Причем будет читаемо при любой раскладке!

Я думаю это одна из тех фич, что реально тормозит внедрение полноценного UTF-8 на этом форуме.

----------

## Balancer

 *IFL wrote:*   

> например то, что strlen, substr КОРРЕКТНО с utf8 не работают... для этого существует mbstring, есть ещё шаблоны

 

mbstring сегодня по деволту компилится во все популярные сборки PHP. Так что это не проблема. Говорю же - _реально_ на конвертацию, скажем, совершенно неприспособленного к UTF-8 iPB 2.0 конвертить с отладками нужно не больше часа. При чём лвиную долю там занимает исправление в работах с шаблонами и конфигами записей в файлы. Мэтт зачем-то каждый раз прописывает длину записываемого файла... в символах, а не в байтах. Так что файлы с русскими строками оказываются урезанными. В общем - пол-часа на это. Ещё пол-часа - если не настроен PHP и MySQL.

...

Что по сабжу - автоопределением на этом форуме никогда не пользовался, т.к. он тормозит и глючит.
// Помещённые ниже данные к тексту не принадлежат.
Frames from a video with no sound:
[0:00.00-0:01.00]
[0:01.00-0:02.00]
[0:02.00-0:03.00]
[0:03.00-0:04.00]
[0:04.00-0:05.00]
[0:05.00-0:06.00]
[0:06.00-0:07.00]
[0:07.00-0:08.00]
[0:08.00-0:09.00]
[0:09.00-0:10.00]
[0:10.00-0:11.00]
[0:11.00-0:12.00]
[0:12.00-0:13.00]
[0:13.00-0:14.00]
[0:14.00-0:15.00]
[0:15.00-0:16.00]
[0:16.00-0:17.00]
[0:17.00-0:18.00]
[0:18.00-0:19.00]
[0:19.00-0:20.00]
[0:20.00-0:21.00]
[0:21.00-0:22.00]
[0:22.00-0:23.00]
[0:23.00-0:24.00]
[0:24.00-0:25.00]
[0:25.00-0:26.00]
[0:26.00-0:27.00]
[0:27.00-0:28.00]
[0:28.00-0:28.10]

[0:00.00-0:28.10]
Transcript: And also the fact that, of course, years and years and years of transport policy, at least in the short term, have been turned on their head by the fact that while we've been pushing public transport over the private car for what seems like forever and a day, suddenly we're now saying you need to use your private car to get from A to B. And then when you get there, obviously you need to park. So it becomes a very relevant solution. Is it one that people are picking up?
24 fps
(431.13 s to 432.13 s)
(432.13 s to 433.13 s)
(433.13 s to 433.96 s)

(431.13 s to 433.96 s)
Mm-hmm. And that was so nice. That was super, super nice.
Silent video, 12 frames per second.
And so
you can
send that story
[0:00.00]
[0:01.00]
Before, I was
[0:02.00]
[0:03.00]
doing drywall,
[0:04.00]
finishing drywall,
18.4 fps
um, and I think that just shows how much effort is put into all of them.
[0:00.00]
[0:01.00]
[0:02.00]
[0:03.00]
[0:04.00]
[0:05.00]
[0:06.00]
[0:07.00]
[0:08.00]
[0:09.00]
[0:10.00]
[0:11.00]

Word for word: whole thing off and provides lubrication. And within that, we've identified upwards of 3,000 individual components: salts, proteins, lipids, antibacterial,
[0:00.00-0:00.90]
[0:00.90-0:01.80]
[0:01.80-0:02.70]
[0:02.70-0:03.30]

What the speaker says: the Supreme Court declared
Всегда, заходя сюда жму Alt-1  (KOI-8R кодировка в Опере) и никаких проблем не испытываю  :Smile: 

----------

## viy

Balancer, а ты в очках или без на аватаре?  :Cool: 

----------

## Balancer

 *viy wrote:*   

> Balancer, а ты в очках или без на аватаре? 

 

Дык, ник-то мужского рода  :Smile:  Значит - в очках  :Very Happy: 

----------